*** Opening of EXTRACTED ENTRIES ***

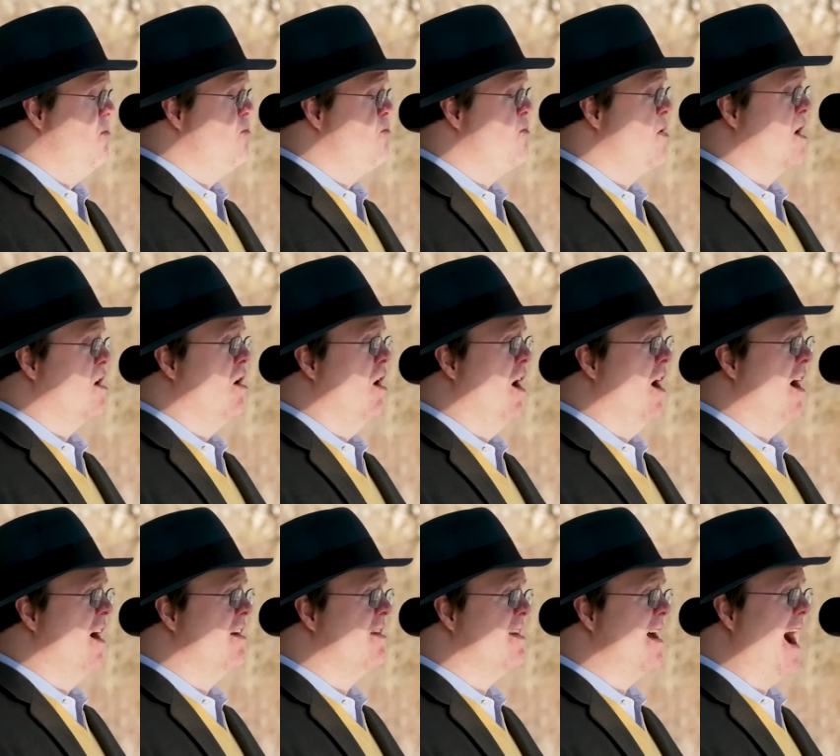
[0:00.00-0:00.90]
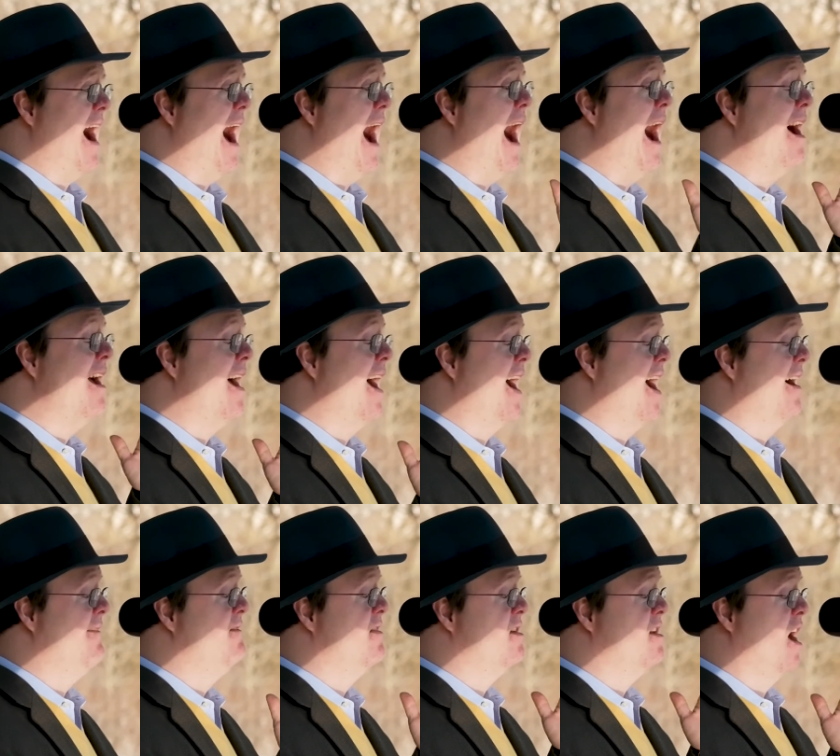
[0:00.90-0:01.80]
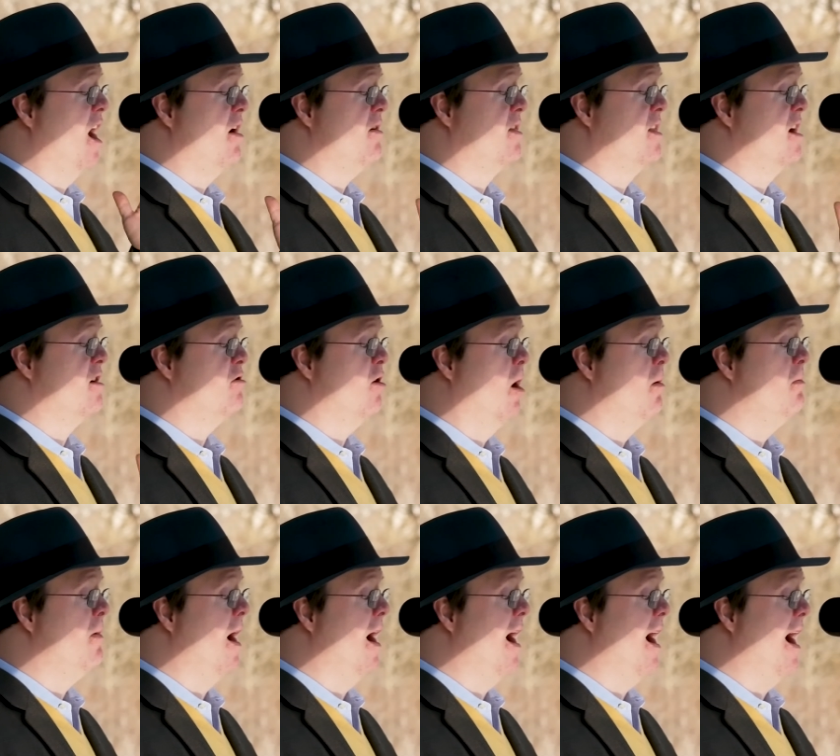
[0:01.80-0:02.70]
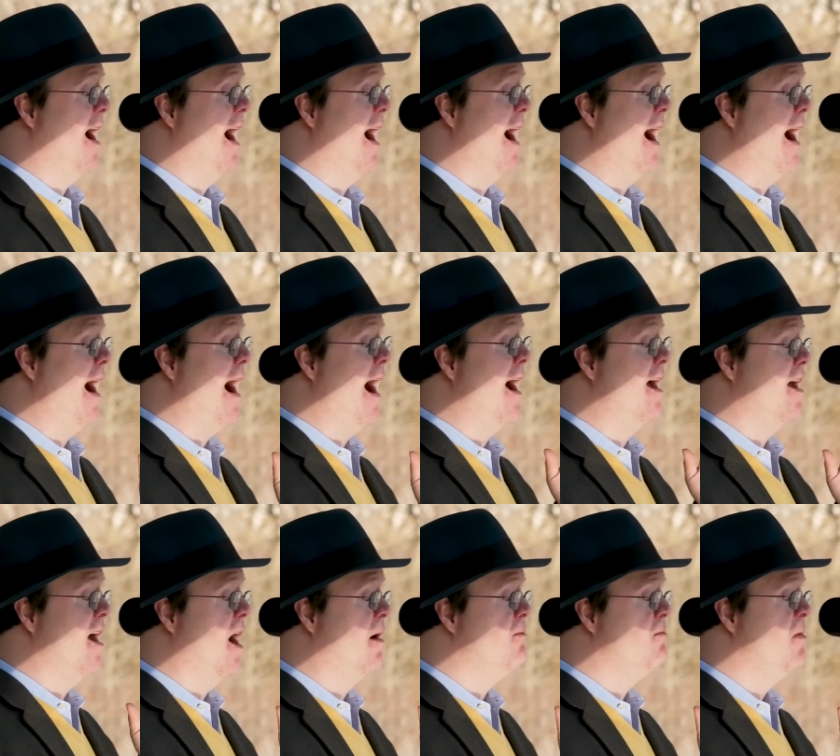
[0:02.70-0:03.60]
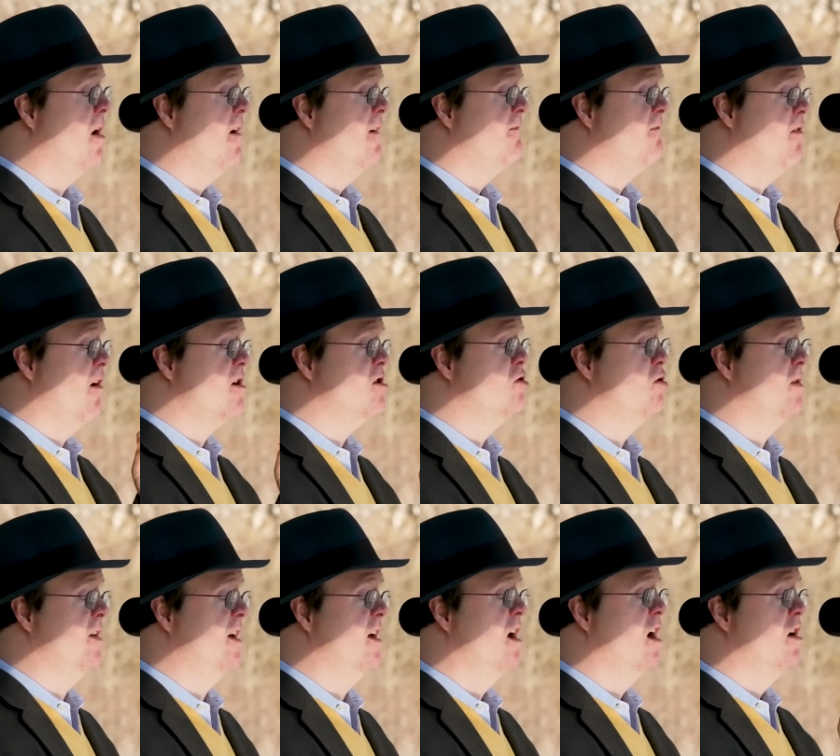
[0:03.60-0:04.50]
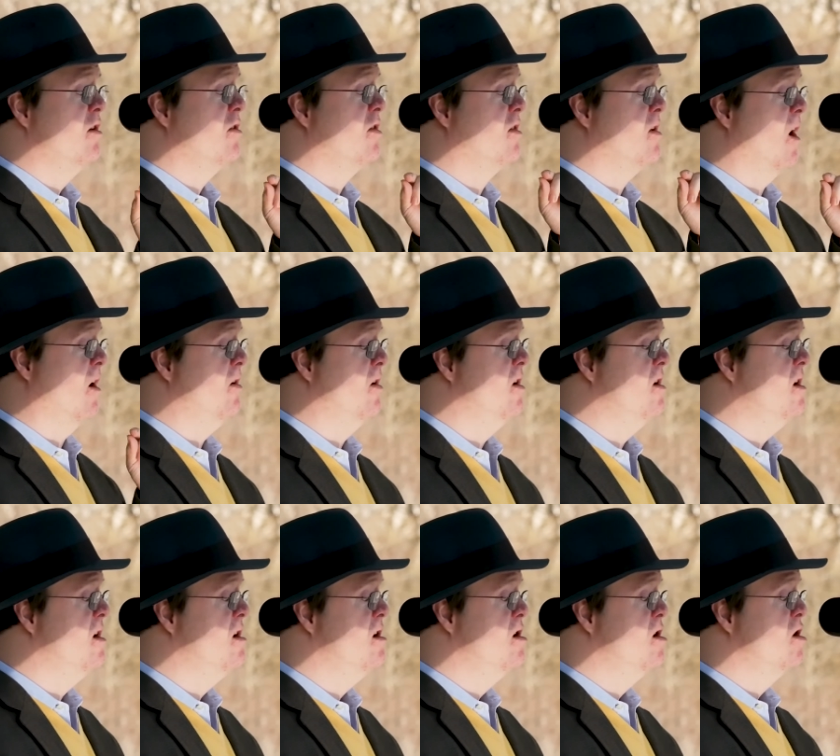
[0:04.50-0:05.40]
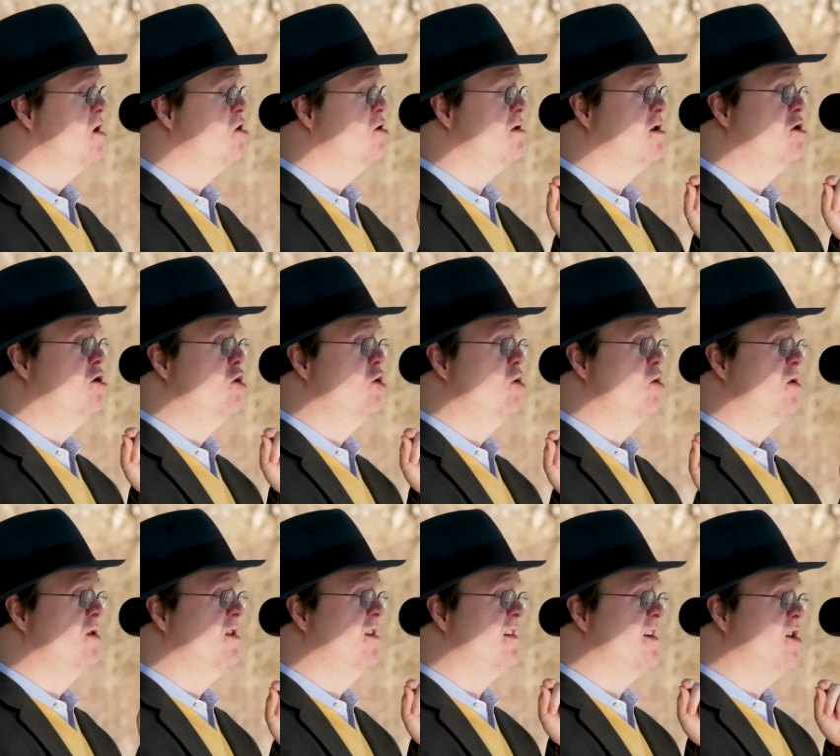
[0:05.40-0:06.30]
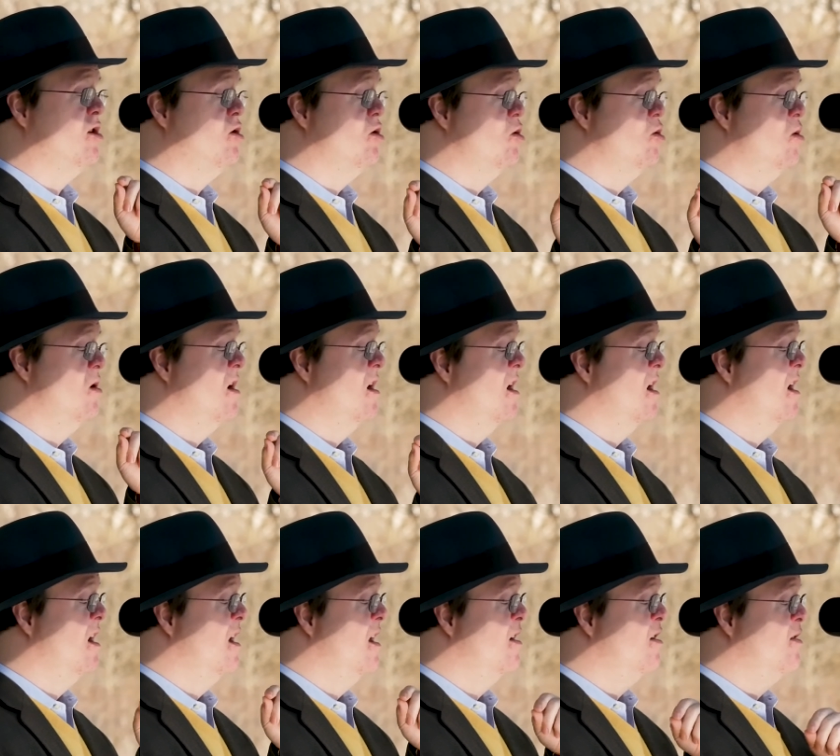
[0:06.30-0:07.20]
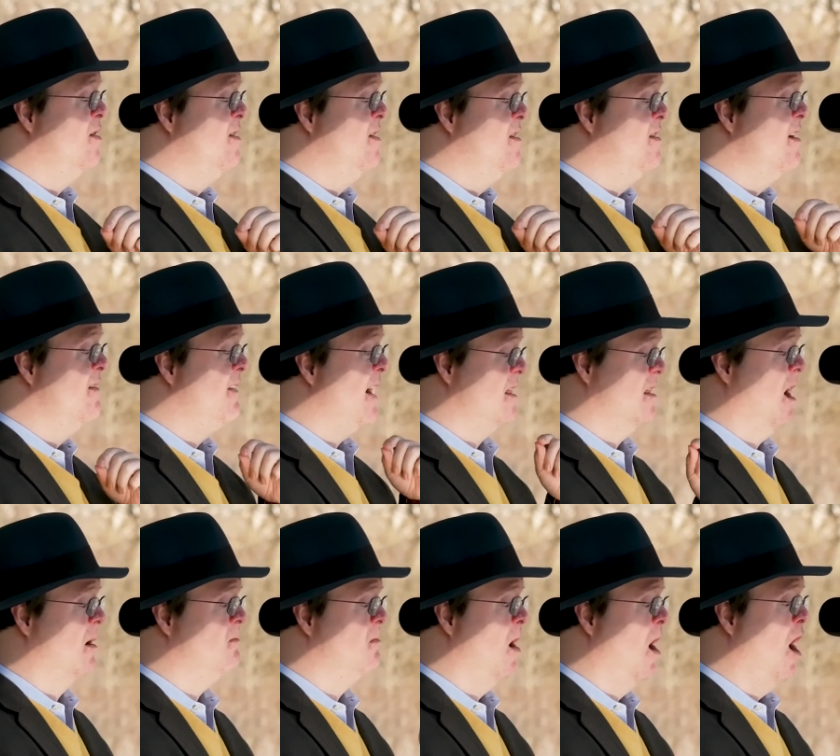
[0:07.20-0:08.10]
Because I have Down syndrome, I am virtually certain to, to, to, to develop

*** Close of EXTRACTED ENTRIES ***

Transcribe the whole listing above exactly and leave out the pictures.

[0:00.00-0:00.90]
[0:00.90-0:01.80]
[0:01.80-0:02.70]
[0:02.70-0:03.60]
[0:03.60-0:04.50]
[0:04.50-0:05.40]
[0:05.40-0:06.30]
[0:06.30-0:07.20]
[0:07.20-0:08.10]
Because I have Down syndrome, I am virtually certain to, to, to, to develop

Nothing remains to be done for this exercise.